HtmlRAG: HTML is Better Than Plain Text for Modeling Retrieved Knowledge in RAG Systems
Jiejun Tan, Zhicheng Dou, Wen Wang, Mang Wang, Weipeng Chen, Ji-Rong Wen
2024-11-06

Summary
This paper discusses HtmlRAG, a new approach that uses HTML instead of plain text to improve how systems retrieve and generate knowledge from the web, especially for large language models (LLMs).
What's the problem?
Retrieval-Augmented Generation (RAG) systems often extract plain text from HTML sources when retrieving information from the web. This process loses important structural details and meanings found in HTML, such as headings and tables, which can lead to less accurate responses from LLMs.
What's the solution?
The authors propose HtmlRAG, which keeps the original HTML format for retrieved knowledge. To manage the extra complexity that comes with HTML, they developed strategies to clean and shorten the HTML content while preserving important information. This includes a two-step method that removes unnecessary parts of the HTML, making it easier for RAG systems to process effectively.
Why it matters?
Using HTML directly allows RAG systems to retain more useful information, leading to better performance in understanding and generating responses. This advancement is significant because it enhances the capabilities of LLMs, making them more reliable for tasks like answering questions and providing information.
Abstract
Retrieval-Augmented Generation (RAG) has been shown to improve knowledge capabilities and alleviate the hallucination problem of LLMs. The Web is a major source of external knowledge used in RAG systems, and many commercial systems such as ChatGPT and Perplexity have used Web search engines as their major retrieval systems. Typically, such RAG systems retrieve search results, download HTML sources of the results, and then extract plain texts from the HTML sources. Plain text documents or chunks are fed into the LLMs to augment the generation.
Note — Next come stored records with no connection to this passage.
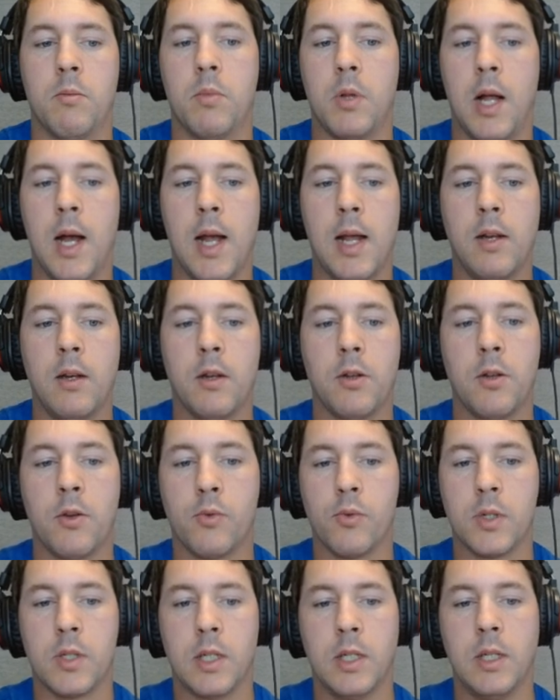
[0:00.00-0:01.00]
blind to
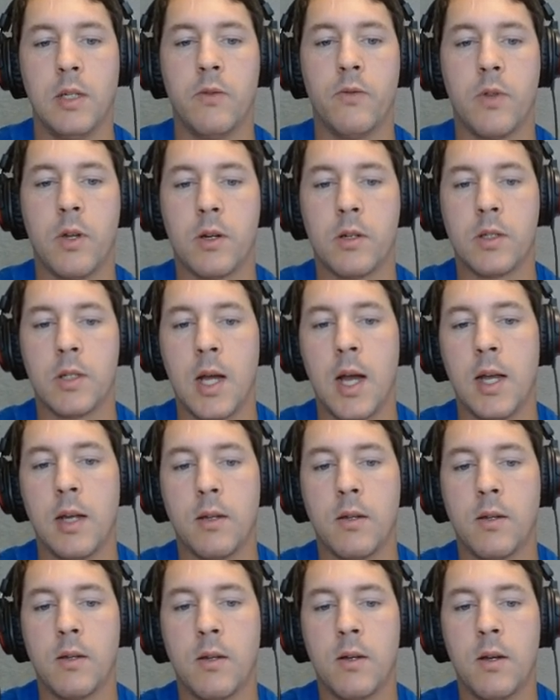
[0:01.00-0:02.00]
receive their
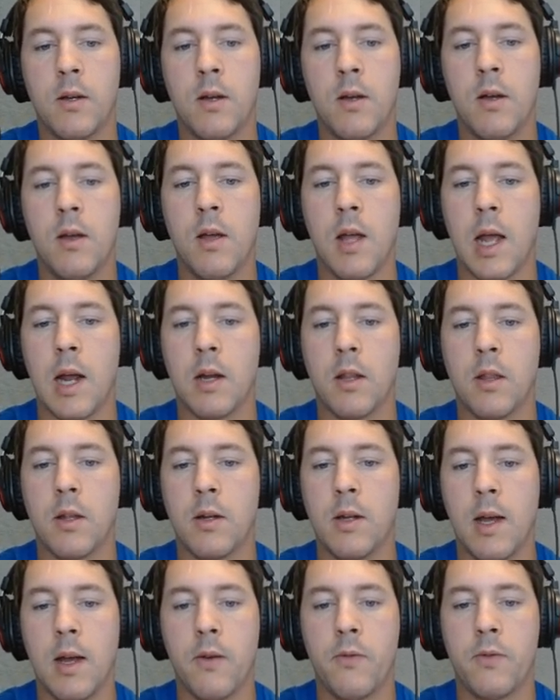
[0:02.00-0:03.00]
sight, and the
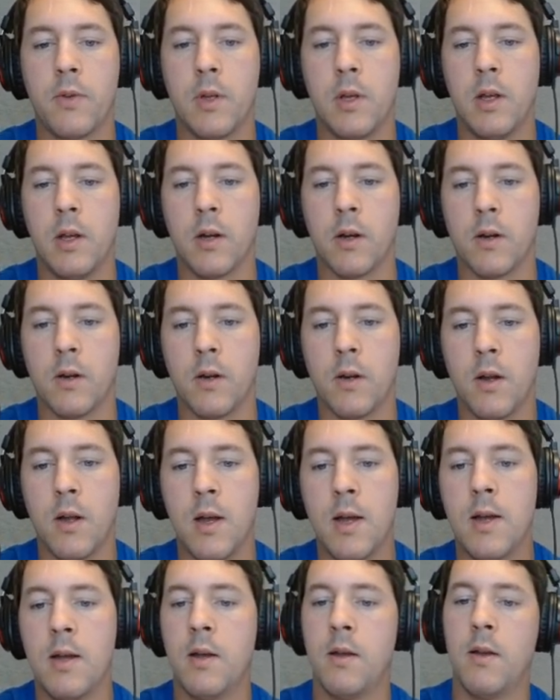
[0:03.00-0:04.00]
deaf to hear.
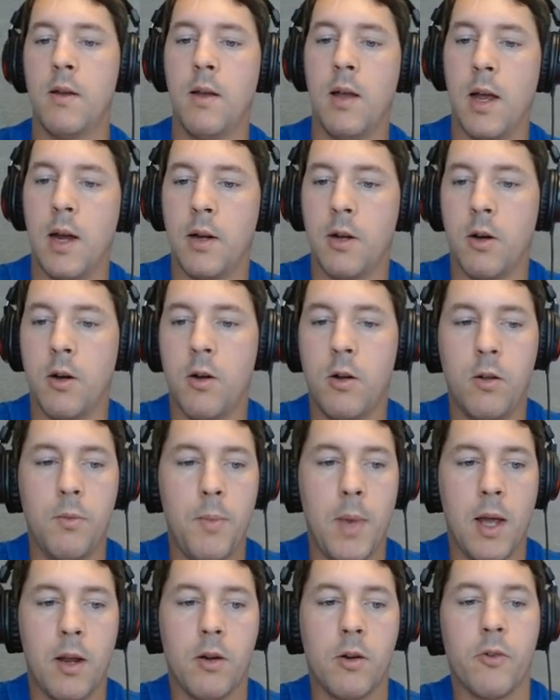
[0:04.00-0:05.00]
And all
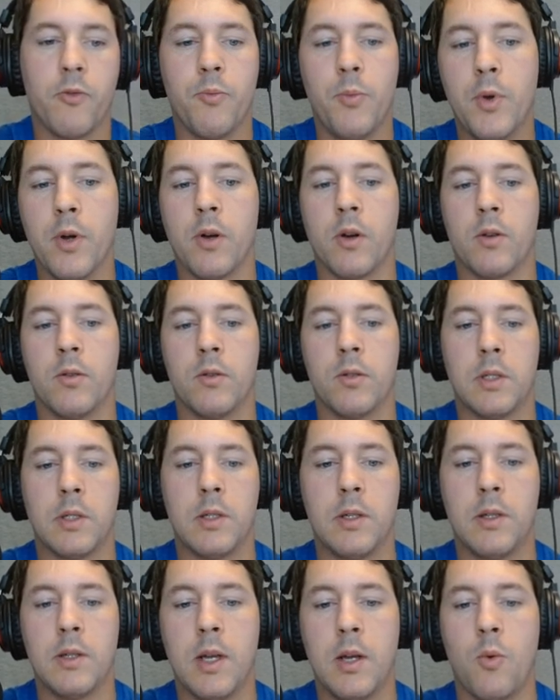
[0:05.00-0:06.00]
manner of miracles
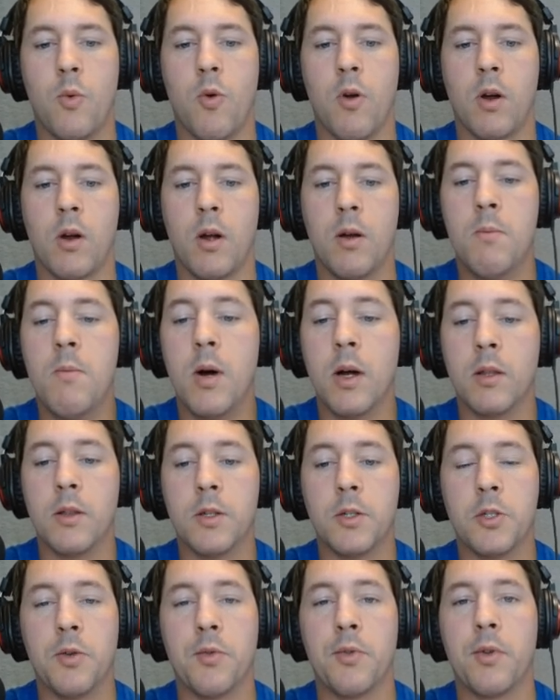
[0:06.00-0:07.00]
did they work among the
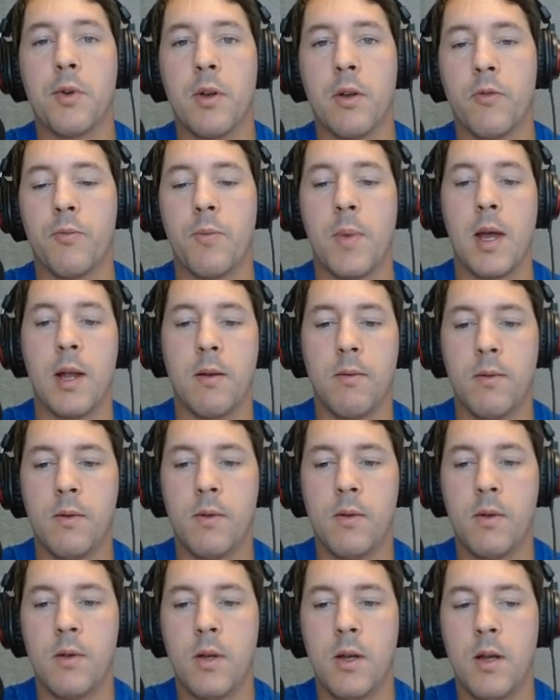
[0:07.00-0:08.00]
children of men.
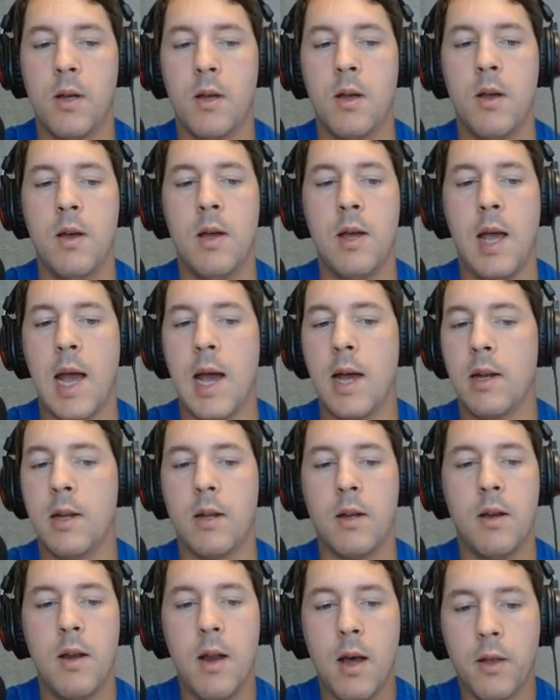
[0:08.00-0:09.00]
And
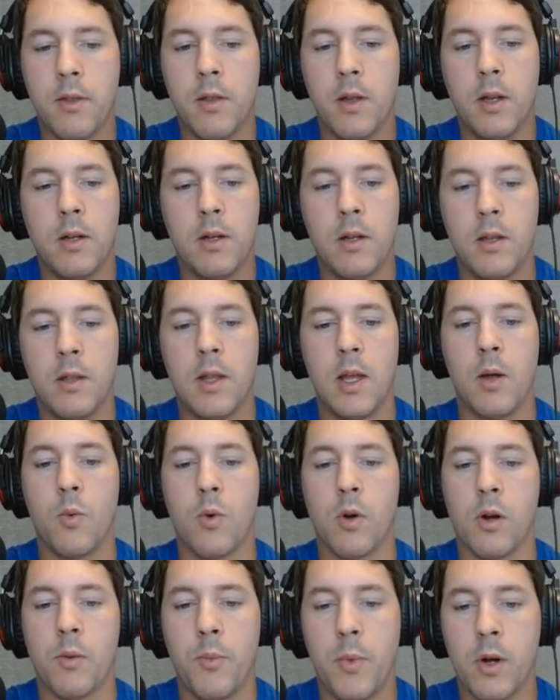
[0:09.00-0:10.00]
in nothing did they
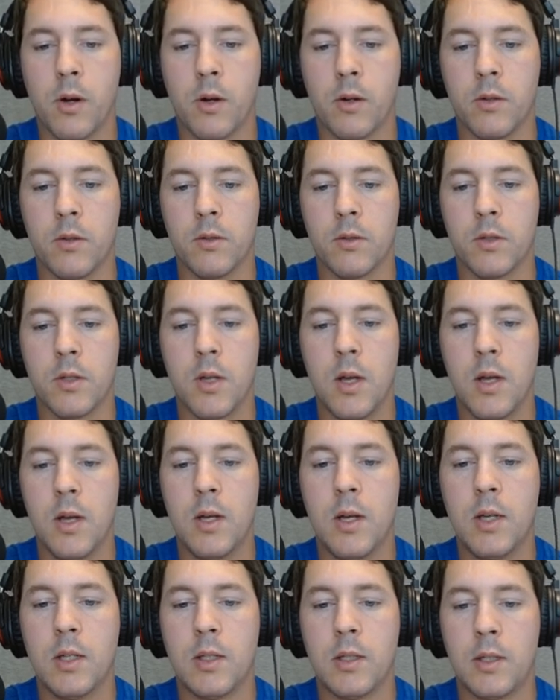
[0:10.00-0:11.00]
work miracles,
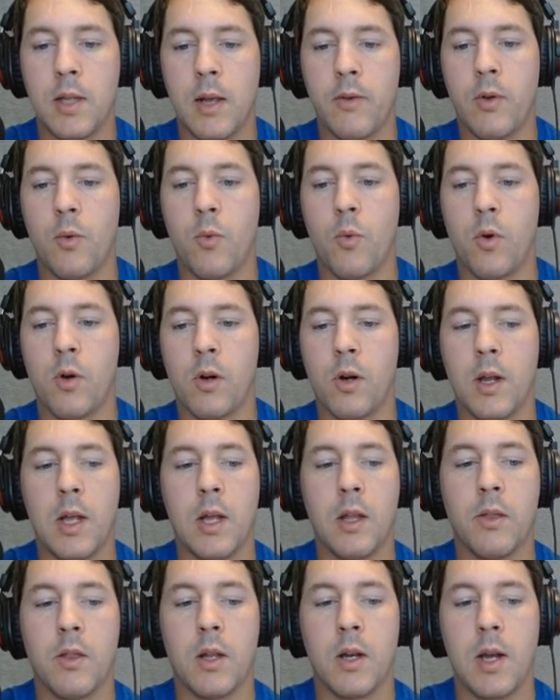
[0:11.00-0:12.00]
save it were
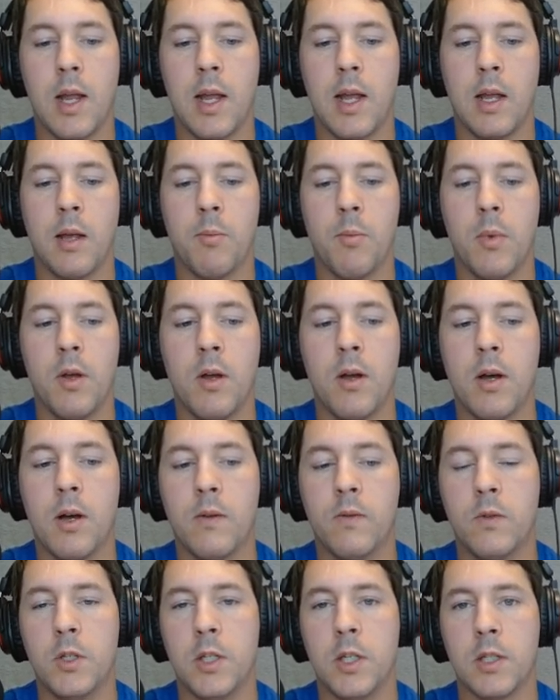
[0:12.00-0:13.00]
in the name
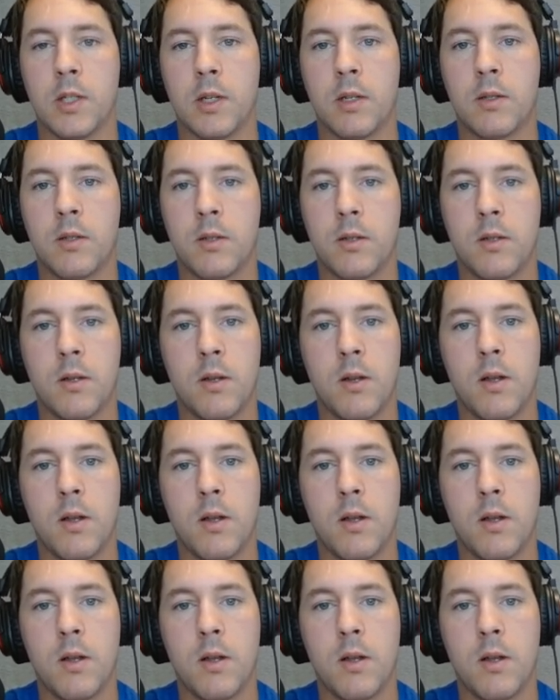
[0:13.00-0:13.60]
of Jesus."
However, much of the structural and semantic information inherent in HTML, such as headings and table structures, is lost during this plain-text-based RAG process. To alleviate this problem, we propose HtmlRAG, which uses HTML instead of plain text as the format of retrieved knowledge in RAG. We believe HTML is better than plain text in modeling knowledge in external documents, and most LLMs possess robust capacities to understand HTML. However, utilizing HTML presents new challenges. HTML contains additional content such as tags, JavaScript, and CSS specifications, which bring extra input tokens and noise to the RAG system. To address this issue, we propose HTML cleaning, compression, and pruning strategies, to shorten the HTML while minimizing the loss of information. Specifically, we design a two-step block-tree-based pruning method that prunes useless HTML blocks and keeps only the relevant part of the HTML. Experiments on six QA datasets confirm the superiority of using HTML in RAG systems.